■ HOW TO COMPLETE THIS TASK ■
Will you write out all the entries below exactly?

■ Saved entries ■

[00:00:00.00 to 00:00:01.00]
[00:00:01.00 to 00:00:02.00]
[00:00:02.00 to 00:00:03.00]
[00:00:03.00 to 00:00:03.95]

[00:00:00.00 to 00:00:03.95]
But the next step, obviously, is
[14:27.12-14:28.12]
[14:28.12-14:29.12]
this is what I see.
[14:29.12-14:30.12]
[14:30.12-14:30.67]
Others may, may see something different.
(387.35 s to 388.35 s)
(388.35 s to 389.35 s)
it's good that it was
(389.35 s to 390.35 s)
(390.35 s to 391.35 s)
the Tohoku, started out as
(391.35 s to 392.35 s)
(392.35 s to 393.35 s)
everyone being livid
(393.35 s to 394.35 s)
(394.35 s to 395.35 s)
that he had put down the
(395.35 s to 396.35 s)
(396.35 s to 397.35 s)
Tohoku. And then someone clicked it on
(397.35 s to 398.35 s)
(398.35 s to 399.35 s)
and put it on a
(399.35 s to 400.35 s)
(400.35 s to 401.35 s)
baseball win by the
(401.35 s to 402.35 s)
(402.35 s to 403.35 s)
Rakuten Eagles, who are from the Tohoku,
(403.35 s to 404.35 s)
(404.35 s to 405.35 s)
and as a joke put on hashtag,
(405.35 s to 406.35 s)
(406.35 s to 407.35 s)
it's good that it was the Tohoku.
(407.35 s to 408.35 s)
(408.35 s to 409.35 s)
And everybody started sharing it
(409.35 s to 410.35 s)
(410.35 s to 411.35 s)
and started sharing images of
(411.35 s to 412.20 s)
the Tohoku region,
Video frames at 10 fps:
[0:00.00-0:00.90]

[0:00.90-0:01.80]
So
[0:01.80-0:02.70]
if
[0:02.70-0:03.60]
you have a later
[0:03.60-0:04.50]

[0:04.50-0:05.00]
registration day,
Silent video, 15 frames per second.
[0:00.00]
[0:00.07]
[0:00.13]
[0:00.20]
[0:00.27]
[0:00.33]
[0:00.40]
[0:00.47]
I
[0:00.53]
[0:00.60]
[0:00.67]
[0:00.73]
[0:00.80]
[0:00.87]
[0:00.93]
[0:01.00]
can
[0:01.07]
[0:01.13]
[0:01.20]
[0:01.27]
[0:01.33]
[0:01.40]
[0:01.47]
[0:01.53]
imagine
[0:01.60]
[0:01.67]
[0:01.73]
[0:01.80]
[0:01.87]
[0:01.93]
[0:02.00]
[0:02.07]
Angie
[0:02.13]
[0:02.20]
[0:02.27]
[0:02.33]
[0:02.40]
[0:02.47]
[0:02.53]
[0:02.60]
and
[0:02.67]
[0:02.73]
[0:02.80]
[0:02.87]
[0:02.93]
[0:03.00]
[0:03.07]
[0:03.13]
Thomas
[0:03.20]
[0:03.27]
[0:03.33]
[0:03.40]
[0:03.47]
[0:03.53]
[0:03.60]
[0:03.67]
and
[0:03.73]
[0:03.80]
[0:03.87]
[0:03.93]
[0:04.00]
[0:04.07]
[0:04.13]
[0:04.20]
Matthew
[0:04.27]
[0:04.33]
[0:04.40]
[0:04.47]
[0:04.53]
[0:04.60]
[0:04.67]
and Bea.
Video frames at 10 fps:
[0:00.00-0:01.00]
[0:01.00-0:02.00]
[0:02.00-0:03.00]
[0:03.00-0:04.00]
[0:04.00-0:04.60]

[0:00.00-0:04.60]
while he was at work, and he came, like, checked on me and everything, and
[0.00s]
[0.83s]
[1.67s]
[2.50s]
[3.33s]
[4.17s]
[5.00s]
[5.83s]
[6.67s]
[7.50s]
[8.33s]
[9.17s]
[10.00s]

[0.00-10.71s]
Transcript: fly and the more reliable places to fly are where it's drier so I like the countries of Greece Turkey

■ COMPLETED TASK ■
[00:00:00.00 to 00:00:01.00]
[00:00:01.00 to 00:00:02.00]
[00:00:02.00 to 00:00:03.00]
[00:00:03.00 to 00:00:03.95]

[00:00:00.00 to 00:00:03.95]
But the next step, obviously, is
[14:27.12-14:28.12]
[14:28.12-14:29.12]
this is what I see.
[14:29.12-14:30.12]
[14:30.12-14:30.67]
Others may, may see something different.
(387.35 s to 388.35 s)
(388.35 s to 389.35 s)
it's good that it was
(389.35 s to 390.35 s)
(390.35 s to 391.35 s)
the Tohoku, started out as
(391.35 s to 392.35 s)
(392.35 s to 393.35 s)
everyone being livid
(393.35 s to 394.35 s)
(394.35 s to 395.35 s)
that he had put down the
(395.35 s to 396.35 s)
(396.35 s to 397.35 s)
Tohoku. And then someone clicked it on
(397.35 s to 398.35 s)
(398.35 s to 399.35 s)
and put it on a
(399.35 s to 400.35 s)
(400.35 s to 401.35 s)
baseball win by the
(401.35 s to 402.35 s)
(402.35 s to 403.35 s)
Rakuten Eagles, who are from the Tohoku,
(403.35 s to 404.35 s)
(404.35 s to 405.35 s)
and as a joke put on hashtag,
(405.35 s to 406.35 s)
(406.35 s to 407.35 s)
it's good that it was the Tohoku.
(407.35 s to 408.35 s)
(408.35 s to 409.35 s)
And everybody started sharing it
(409.35 s to 410.35 s)
(410.35 s to 411.35 s)
and started sharing images of
(411.35 s to 412.20 s)
the Tohoku region,
Video frames at 10 fps:
[0:00.00-0:00.90]

[0:00.90-0:01.80]
So
[0:01.80-0:02.70]
if
[0:02.70-0:03.60]
you have a later
[0:03.60-0:04.50]

[0:04.50-0:05.00]
registration day,
Silent video, 15 frames per second.
[0:00.00]
[0:00.07]
[0:00.13]
[0:00.20]
[0:00.27]
[0:00.33]
[0:00.40]
[0:00.47]
I
[0:00.53]
[0:00.60]
[0:00.67]
[0:00.73]
[0:00.80]
[0:00.87]
[0:00.93]
[0:01.00]
can
[0:01.07]
[0:01.13]
[0:01.20]
[0:01.27]
[0:01.33]
[0:01.40]
[0:01.47]
[0:01.53]
imagine
[0:01.60]
[0:01.67]
[0:01.73]
[0:01.80]
[0:01.87]
[0:01.93]
[0:02.00]
[0:02.07]
Angie
[0:02.13]
[0:02.20]
[0:02.27]
[0:02.33]
[0:02.40]
[0:02.47]
[0:02.53]
[0:02.60]
and
[0:02.67]
[0:02.73]
[0:02.80]
[0:02.87]
[0:02.93]
[0:03.00]
[0:03.07]
[0:03.13]
Thomas
[0:03.20]
[0:03.27]
[0:03.33]
[0:03.40]
[0:03.47]
[0:03.53]
[0:03.60]
[0:03.67]
and
[0:03.73]
[0:03.80]
[0:03.87]
[0:03.93]
[0:04.00]
[0:04.07]
[0:04.13]
[0:04.20]
Matthew
[0:04.27]
[0:04.33]
[0:04.40]
[0:04.47]
[0:04.53]
[0:04.60]
[0:04.67]
and Bea.
Video frames at 10 fps:
[0:00.00-0:01.00]
[0:01.00-0:02.00]
[0:02.00-0:03.00]
[0:03.00-0:04.00]
[0:04.00-0:04.60]

[0:00.00-0:04.60]
while he was at work, and he came, like, checked on me and everything, and
[0.00s]
[0.83s]
[1.67s]
[2.50s]
[3.33s]
[4.17s]
[5.00s]
[5.83s]
[6.67s]
[7.50s]
[8.33s]
[9.17s]
[10.00s]

[0.00-10.71s]
Transcript: fly and the more reliable places to fly are where it's drier so I like the countries of Greece Turkey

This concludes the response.